** Opening Exercise material block **

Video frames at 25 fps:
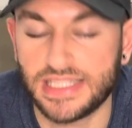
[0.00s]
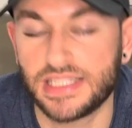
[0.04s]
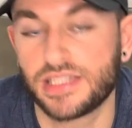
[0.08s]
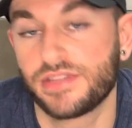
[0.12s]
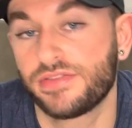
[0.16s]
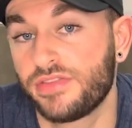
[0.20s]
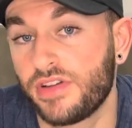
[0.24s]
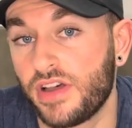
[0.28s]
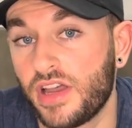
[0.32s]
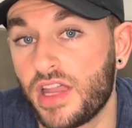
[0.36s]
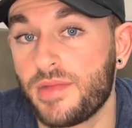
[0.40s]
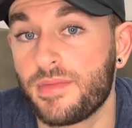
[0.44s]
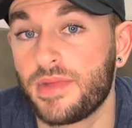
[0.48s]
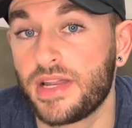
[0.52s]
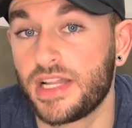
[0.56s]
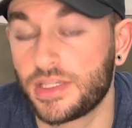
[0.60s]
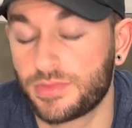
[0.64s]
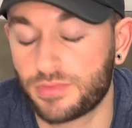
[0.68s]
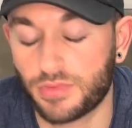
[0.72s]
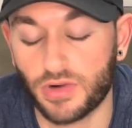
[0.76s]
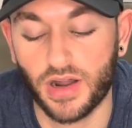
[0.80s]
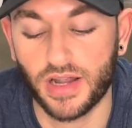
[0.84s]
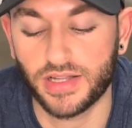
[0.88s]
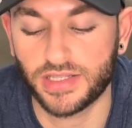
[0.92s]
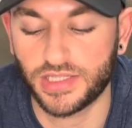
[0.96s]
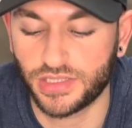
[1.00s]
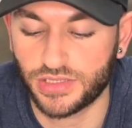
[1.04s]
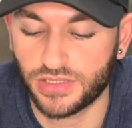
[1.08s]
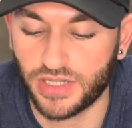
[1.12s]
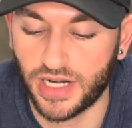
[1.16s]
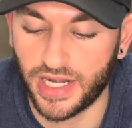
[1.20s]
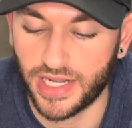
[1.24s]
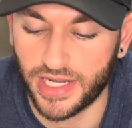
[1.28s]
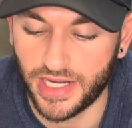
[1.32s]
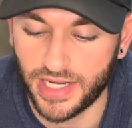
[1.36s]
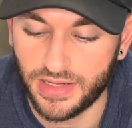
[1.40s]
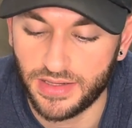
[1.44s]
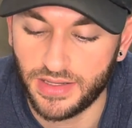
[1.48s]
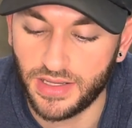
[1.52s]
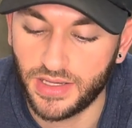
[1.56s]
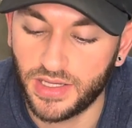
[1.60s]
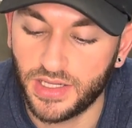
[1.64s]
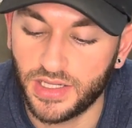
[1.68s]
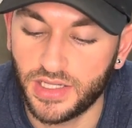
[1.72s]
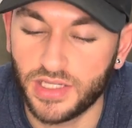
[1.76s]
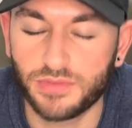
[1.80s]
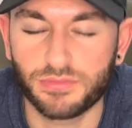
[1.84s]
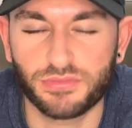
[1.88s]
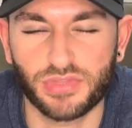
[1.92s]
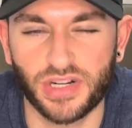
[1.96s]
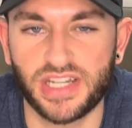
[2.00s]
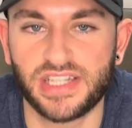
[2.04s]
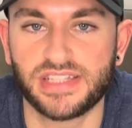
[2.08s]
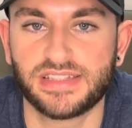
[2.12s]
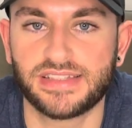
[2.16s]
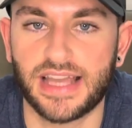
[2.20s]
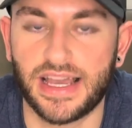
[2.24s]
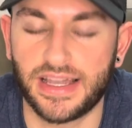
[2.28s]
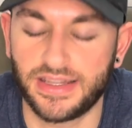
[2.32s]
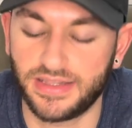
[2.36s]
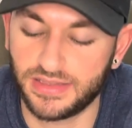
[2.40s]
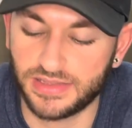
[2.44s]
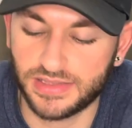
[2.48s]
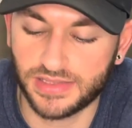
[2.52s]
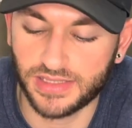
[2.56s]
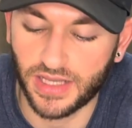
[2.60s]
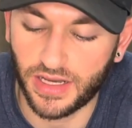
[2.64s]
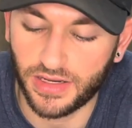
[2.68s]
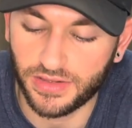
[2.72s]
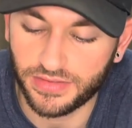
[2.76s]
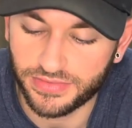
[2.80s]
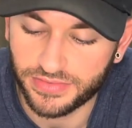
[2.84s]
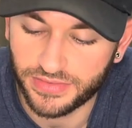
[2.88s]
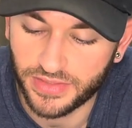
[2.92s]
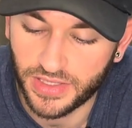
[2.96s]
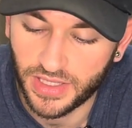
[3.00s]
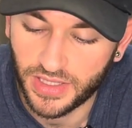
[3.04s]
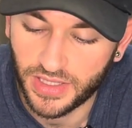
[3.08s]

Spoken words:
to 30 minutes prior to training. Pretty standard stuff.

** Closing Exercise material block **

Required action
Would you return all of the entries unchanged while omitting the images?

Response area
Video frames at 25 fps:
[0.00s]
[0.04s]
[0.08s]
[0.12s]
[0.16s]
[0.20s]
[0.24s]
[0.28s]
[0.32s]
[0.36s]
[0.40s]
[0.44s]
[0.48s]
[0.52s]
[0.56s]
[0.60s]
[0.64s]
[0.68s]
[0.72s]
[0.76s]
[0.80s]
[0.84s]
[0.88s]
[0.92s]
[0.96s]
[1.00s]
[1.04s]
[1.08s]
[1.12s]
[1.16s]
[1.20s]
[1.24s]
[1.28s]
[1.32s]
[1.36s]
[1.40s]
[1.44s]
[1.48s]
[1.52s]
[1.56s]
[1.60s]
[1.64s]
[1.68s]
[1.72s]
[1.76s]
[1.80s]
[1.84s]
[1.88s]
[1.92s]
[1.96s]
[2.00s]
[2.04s]
[2.08s]
[2.12s]
[2.16s]
[2.20s]
[2.24s]
[2.28s]
[2.32s]
[2.36s]
[2.40s]
[2.44s]
[2.48s]
[2.52s]
[2.56s]
[2.60s]
[2.64s]
[2.68s]
[2.72s]
[2.76s]
[2.80s]
[2.84s]
[2.88s]
[2.92s]
[2.96s]
[3.00s]
[3.04s]
[3.08s]

Spoken words:
to 30 minutes prior to training. Pretty standard stuff.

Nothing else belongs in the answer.